Input for this task =

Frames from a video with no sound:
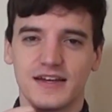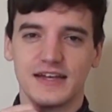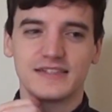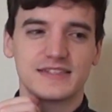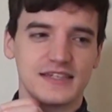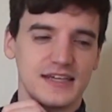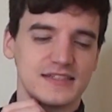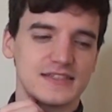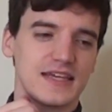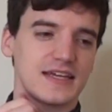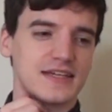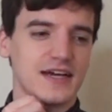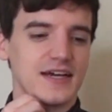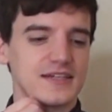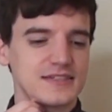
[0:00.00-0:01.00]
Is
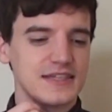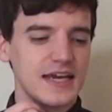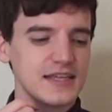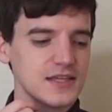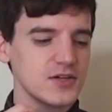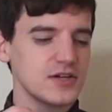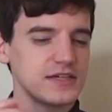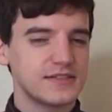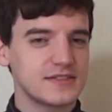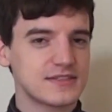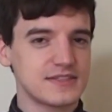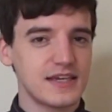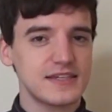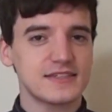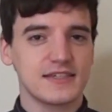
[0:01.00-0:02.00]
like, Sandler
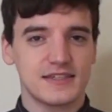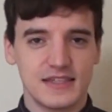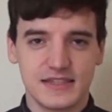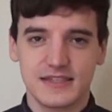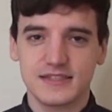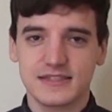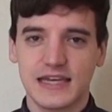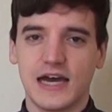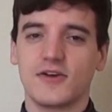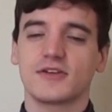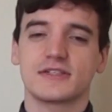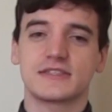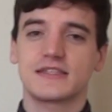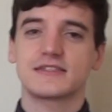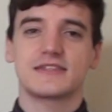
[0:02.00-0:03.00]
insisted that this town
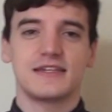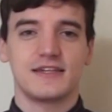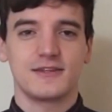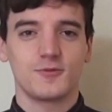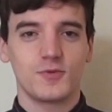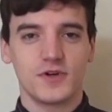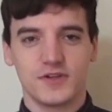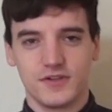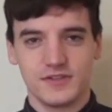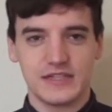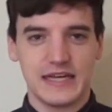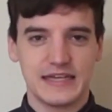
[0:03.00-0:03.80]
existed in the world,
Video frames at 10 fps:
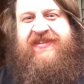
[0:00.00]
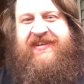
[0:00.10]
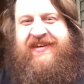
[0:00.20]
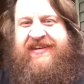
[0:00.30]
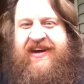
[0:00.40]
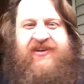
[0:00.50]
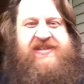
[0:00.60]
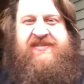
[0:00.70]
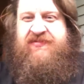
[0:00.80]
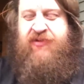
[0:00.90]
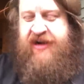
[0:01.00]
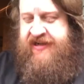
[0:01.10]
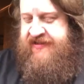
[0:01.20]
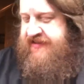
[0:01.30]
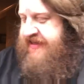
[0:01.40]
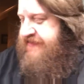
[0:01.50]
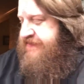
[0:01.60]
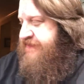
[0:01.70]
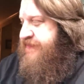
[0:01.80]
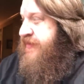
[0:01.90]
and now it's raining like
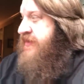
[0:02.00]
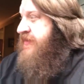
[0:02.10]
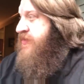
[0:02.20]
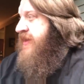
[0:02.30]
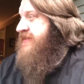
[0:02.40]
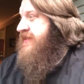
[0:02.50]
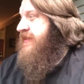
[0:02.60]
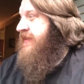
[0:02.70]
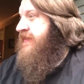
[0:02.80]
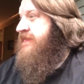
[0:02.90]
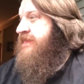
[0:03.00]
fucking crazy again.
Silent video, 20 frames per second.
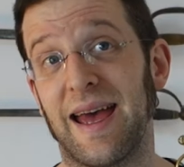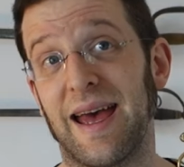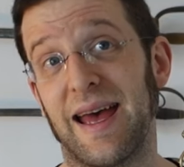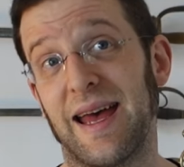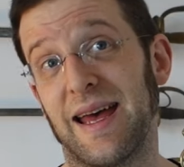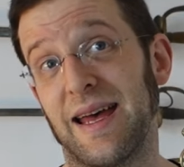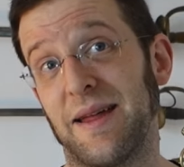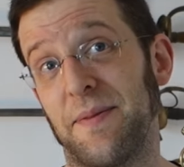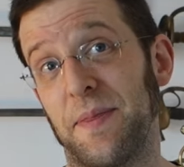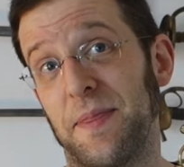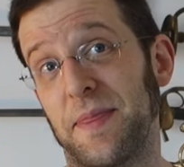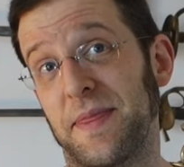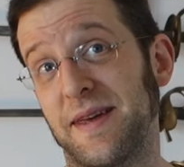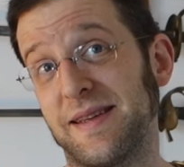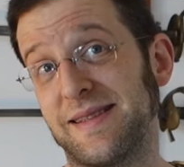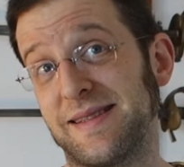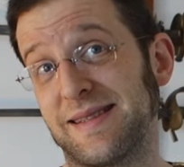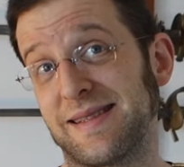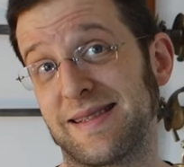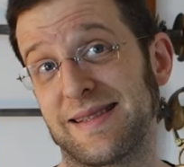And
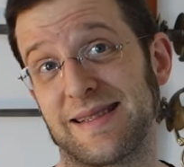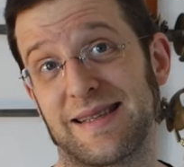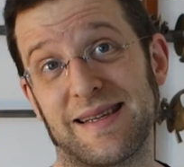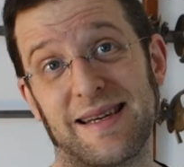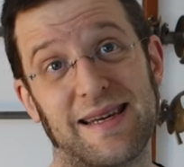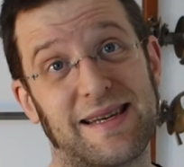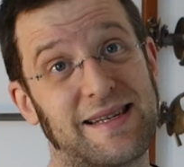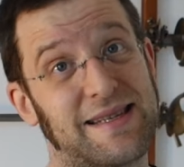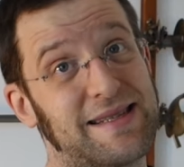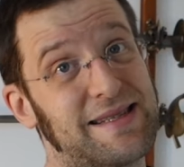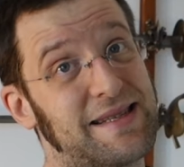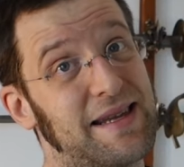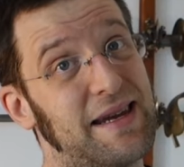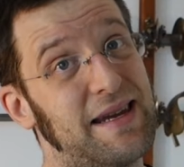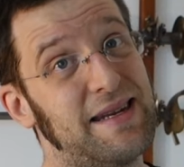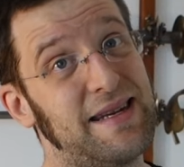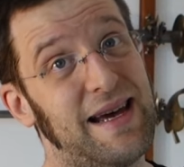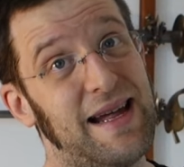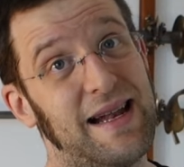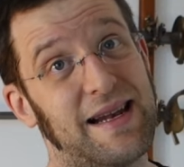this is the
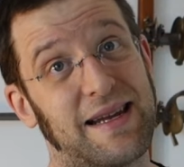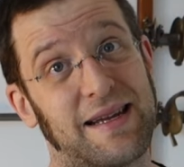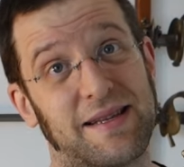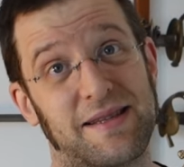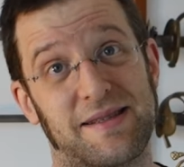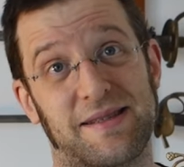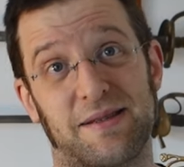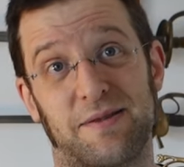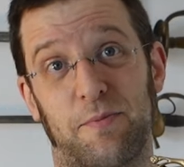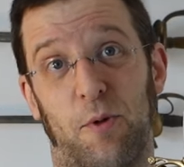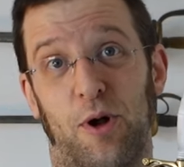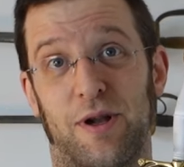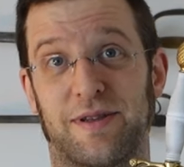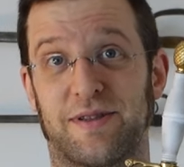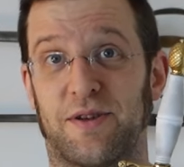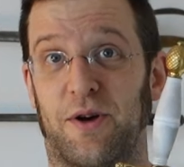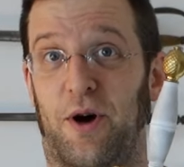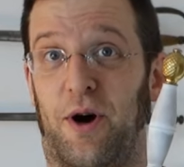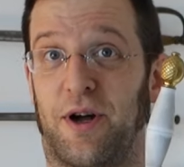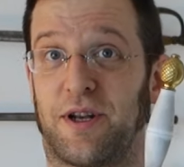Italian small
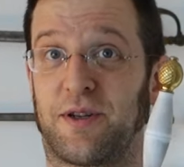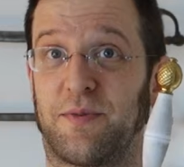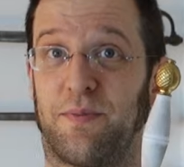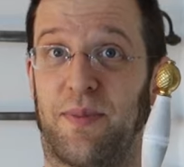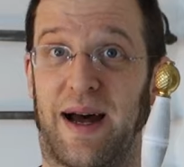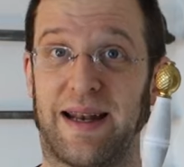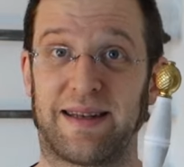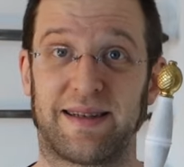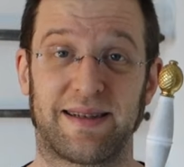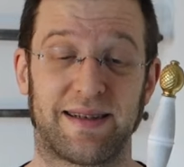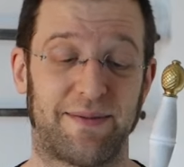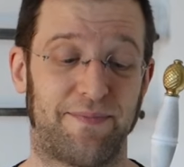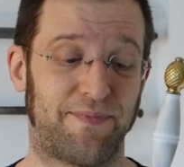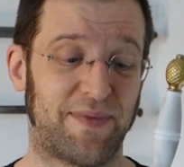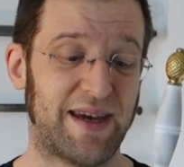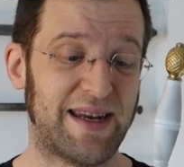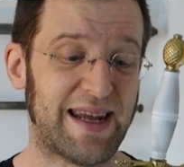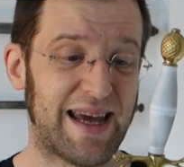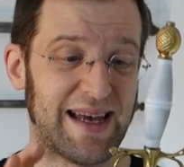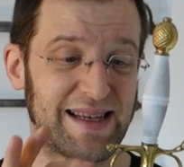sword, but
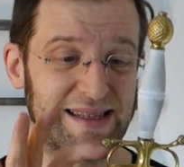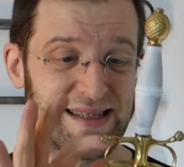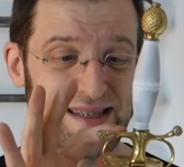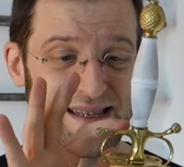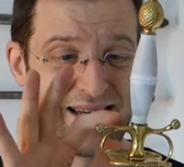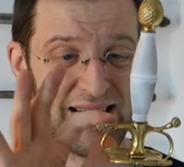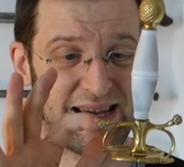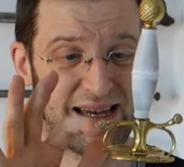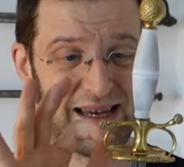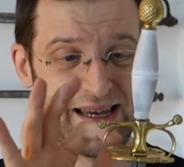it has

Task statement = Although the records contain pictures, return only their text, exactly as written.

Solution to the exercise =
Frames from a video with no sound:
[0:00.00-0:01.00]
Is
[0:01.00-0:02.00]
like, Sandler
[0:02.00-0:03.00]
insisted that this town
[0:03.00-0:03.80]
existed in the world,
Video frames at 10 fps:
[0:00.00]
[0:00.10]
[0:00.20]
[0:00.30]
[0:00.40]
[0:00.50]
[0:00.60]
[0:00.70]
[0:00.80]
[0:00.90]
[0:01.00]
[0:01.10]
[0:01.20]
[0:01.30]
[0:01.40]
[0:01.50]
[0:01.60]
[0:01.70]
[0:01.80]
[0:01.90]
and now it's raining like
[0:02.00]
[0:02.10]
[0:02.20]
[0:02.30]
[0:02.40]
[0:02.50]
[0:02.60]
[0:02.70]
[0:02.80]
[0:02.90]
[0:03.00]
fucking crazy again.
Silent video, 20 frames per second.
And
this is the
Italian small
sword, but
it has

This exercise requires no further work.